Collected data entries:
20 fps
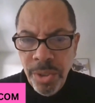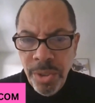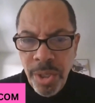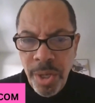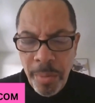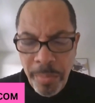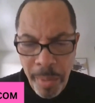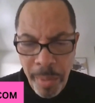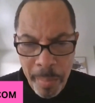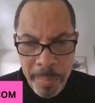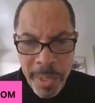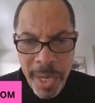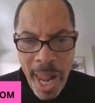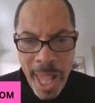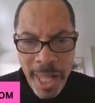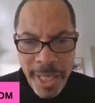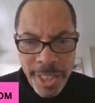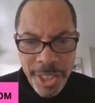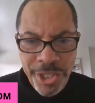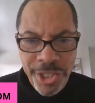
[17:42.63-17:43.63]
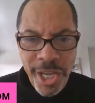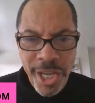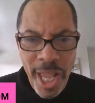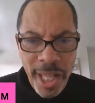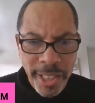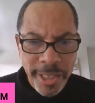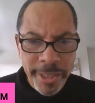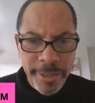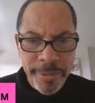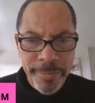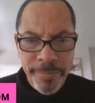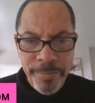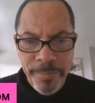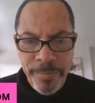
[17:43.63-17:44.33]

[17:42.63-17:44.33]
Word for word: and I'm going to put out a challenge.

...

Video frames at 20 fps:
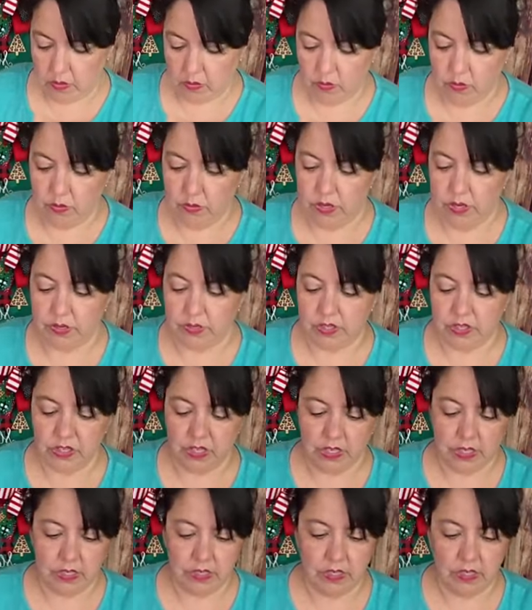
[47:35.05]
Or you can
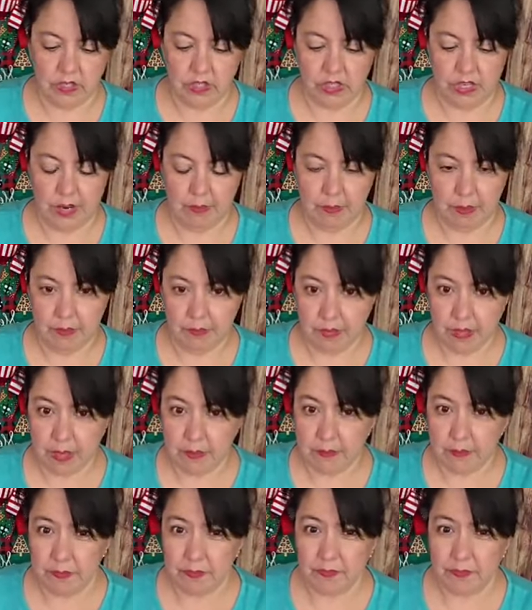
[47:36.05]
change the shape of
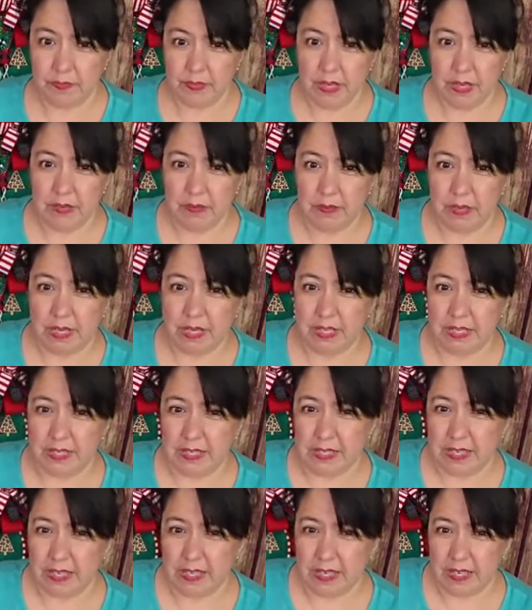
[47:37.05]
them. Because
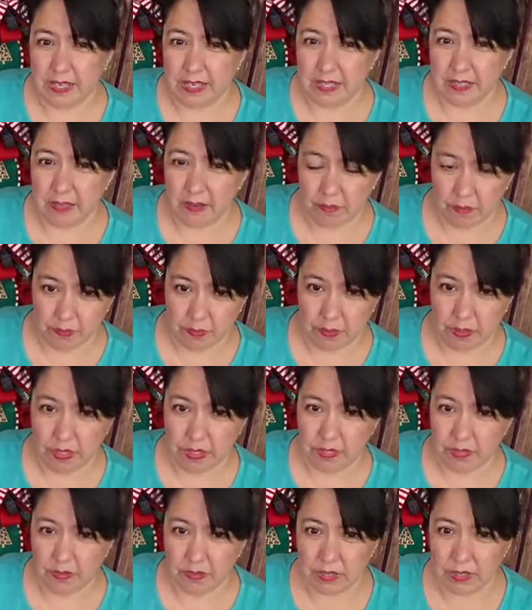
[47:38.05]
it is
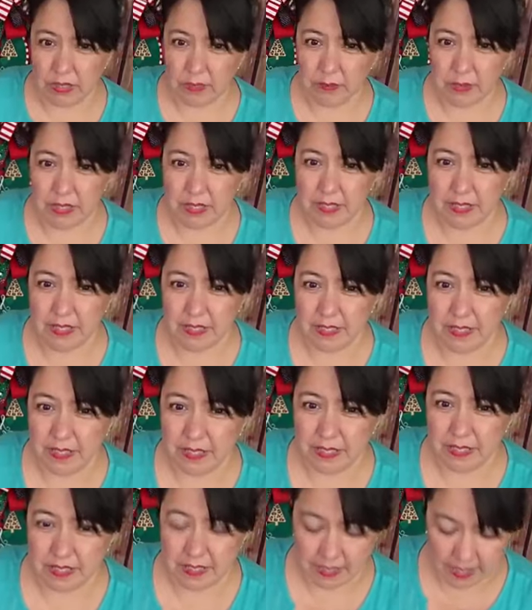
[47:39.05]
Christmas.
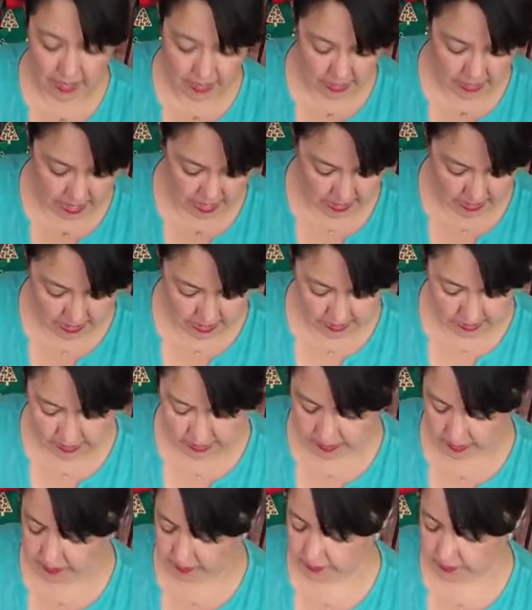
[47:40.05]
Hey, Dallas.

Try it: In the entries above, which lines run from the one with "[17:42.63-17:43.63]" up to and including the one with "Word for word: and"? Write them out exactly, without the pictures.

Answer for the task:
[17:42.63-17:43.63]
[17:43.63-17:44.33]

[17:42.63-17:44.33]
Word for word: and I'm going to put out a challenge.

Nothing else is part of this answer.